**PROBLEM DETAILS**
Set down, word for word, each line from the top of the data through the line that has "[1:05.64-1:06.36]"; omit every picture.
[[ SUPPLIED INFORMATION open ]]
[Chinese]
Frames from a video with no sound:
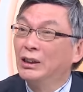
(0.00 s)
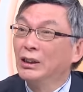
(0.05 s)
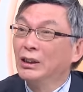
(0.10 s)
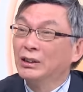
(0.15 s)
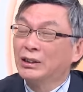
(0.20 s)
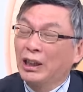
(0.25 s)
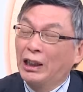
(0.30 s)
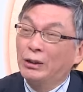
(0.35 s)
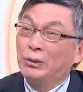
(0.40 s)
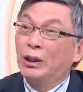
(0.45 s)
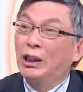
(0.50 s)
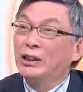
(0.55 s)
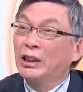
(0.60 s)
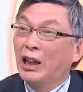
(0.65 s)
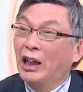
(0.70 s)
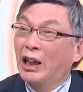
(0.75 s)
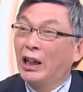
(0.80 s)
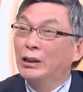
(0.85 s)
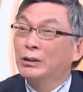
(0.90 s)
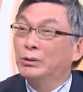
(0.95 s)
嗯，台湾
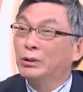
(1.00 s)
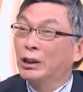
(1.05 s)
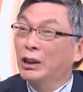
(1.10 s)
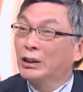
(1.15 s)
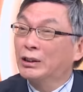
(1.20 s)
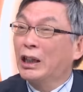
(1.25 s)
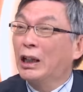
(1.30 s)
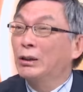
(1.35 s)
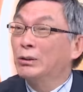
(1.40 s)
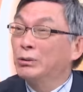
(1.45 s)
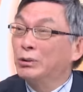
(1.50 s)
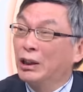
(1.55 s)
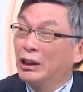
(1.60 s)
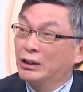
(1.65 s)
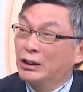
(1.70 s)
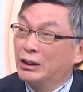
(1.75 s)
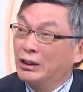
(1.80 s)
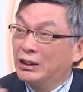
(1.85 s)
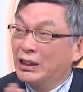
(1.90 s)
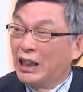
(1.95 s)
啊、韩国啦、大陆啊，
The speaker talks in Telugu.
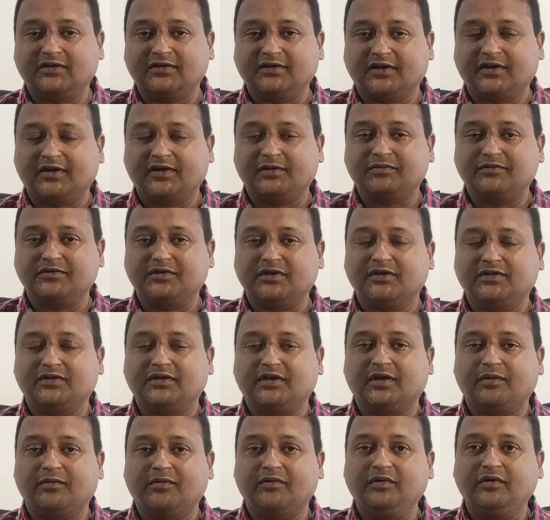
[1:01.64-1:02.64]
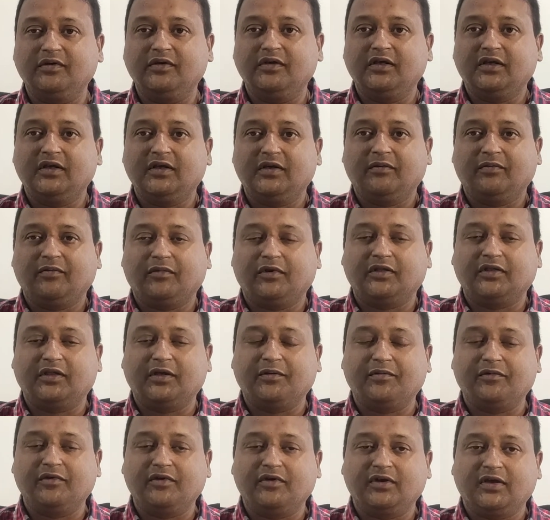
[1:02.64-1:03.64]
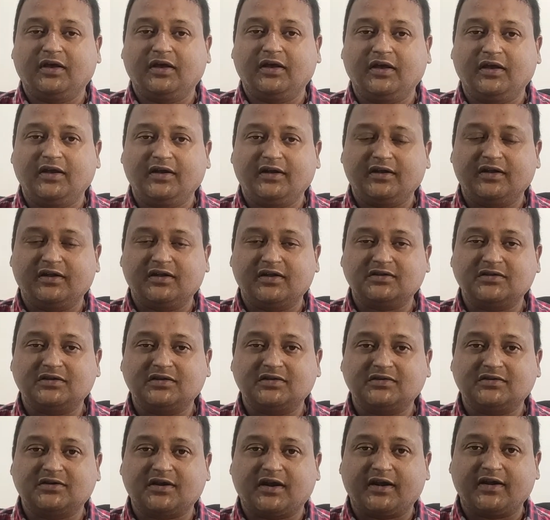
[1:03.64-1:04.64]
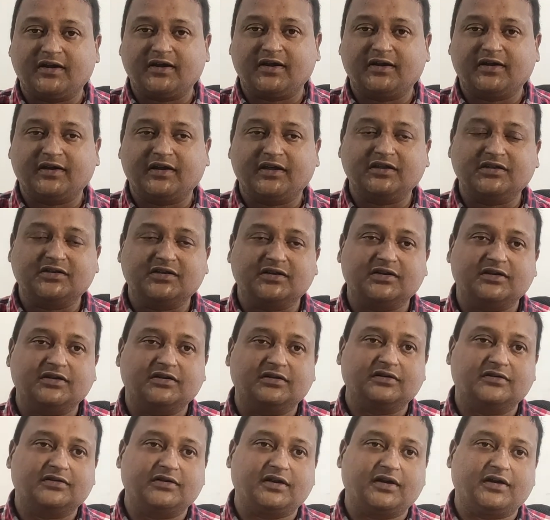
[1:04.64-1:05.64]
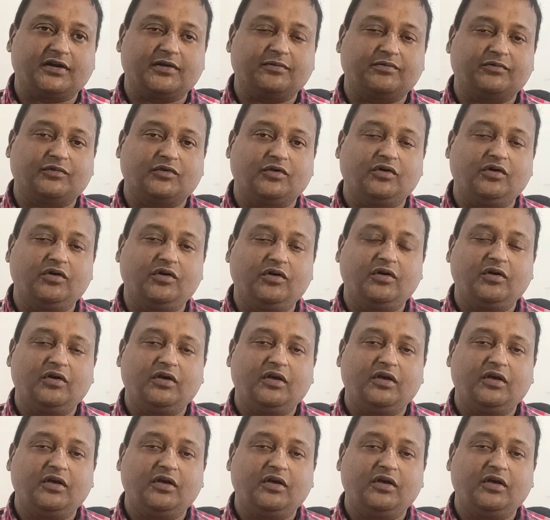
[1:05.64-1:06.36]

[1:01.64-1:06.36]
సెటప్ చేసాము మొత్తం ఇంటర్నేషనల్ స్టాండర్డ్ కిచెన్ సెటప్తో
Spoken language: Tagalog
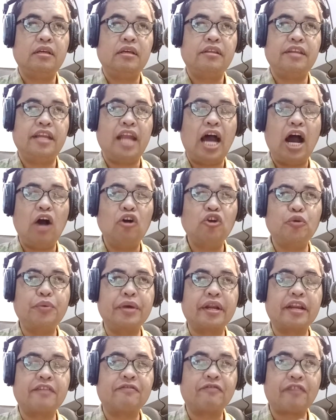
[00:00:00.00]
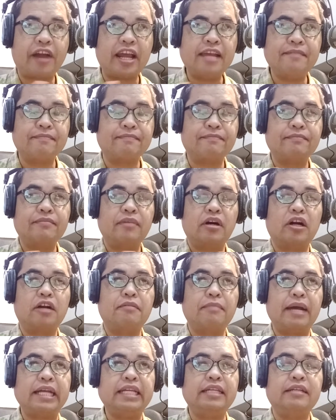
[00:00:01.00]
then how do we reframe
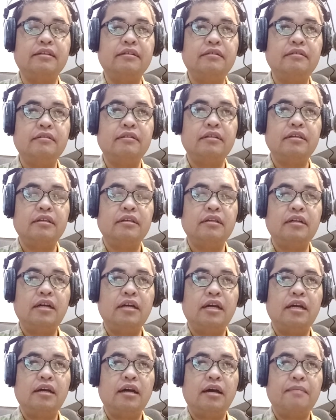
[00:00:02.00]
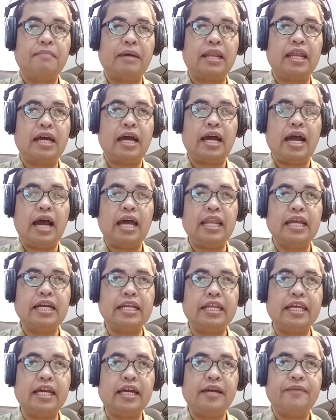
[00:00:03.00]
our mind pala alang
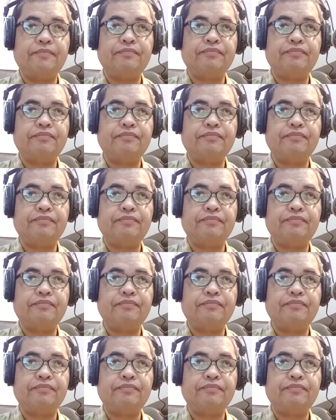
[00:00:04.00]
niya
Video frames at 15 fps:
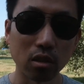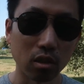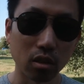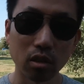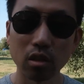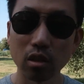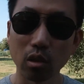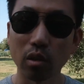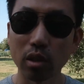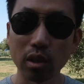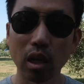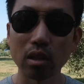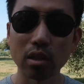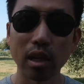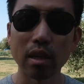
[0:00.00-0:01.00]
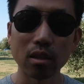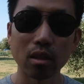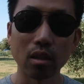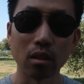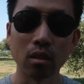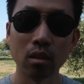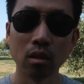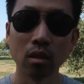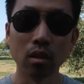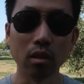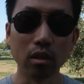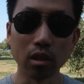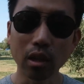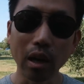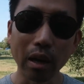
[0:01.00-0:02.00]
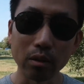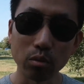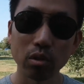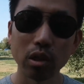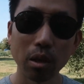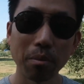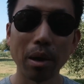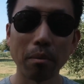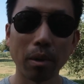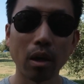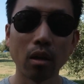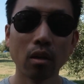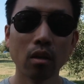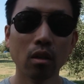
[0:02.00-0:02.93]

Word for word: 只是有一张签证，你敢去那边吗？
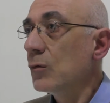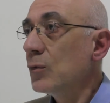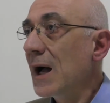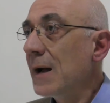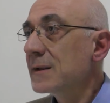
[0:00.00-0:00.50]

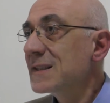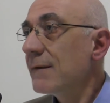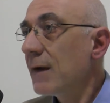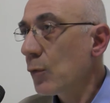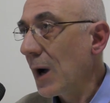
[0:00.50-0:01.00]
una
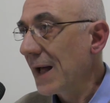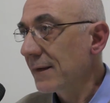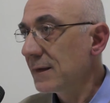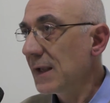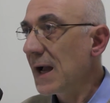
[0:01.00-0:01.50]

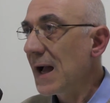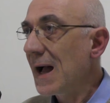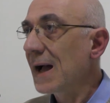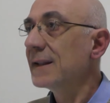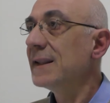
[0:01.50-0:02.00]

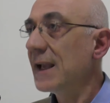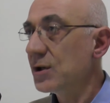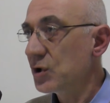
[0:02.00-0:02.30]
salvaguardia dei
[[ SUPPLIED INFORMATION closed ]]
**RESPONSE TO THE EXERCISE**
[Chinese]
Frames from a video with no sound:
(0.00 s)
(0.05 s)
(0.10 s)
(0.15 s)
(0.20 s)
(0.25 s)
(0.30 s)
(0.35 s)
(0.40 s)
(0.45 s)
(0.50 s)
(0.55 s)
(0.60 s)
(0.65 s)
(0.70 s)
(0.75 s)
(0.80 s)
(0.85 s)
(0.90 s)
(0.95 s)
嗯，台湾
(1.00 s)
(1.05 s)
(1.10 s)
(1.15 s)
(1.20 s)
(1.25 s)
(1.30 s)
(1.35 s)
(1.40 s)
(1.45 s)
(1.50 s)
(1.55 s)
(1.60 s)
(1.65 s)
(1.70 s)
(1.75 s)
(1.80 s)
(1.85 s)
(1.90 s)
(1.95 s)
啊、韩国啦、大陆啊，
The speaker talks in Telugu.
[1:01.64-1:02.64]
[1:02.64-1:03.64]
[1:03.64-1:04.64]
[1:04.64-1:05.64]
[1:05.64-1:06.36]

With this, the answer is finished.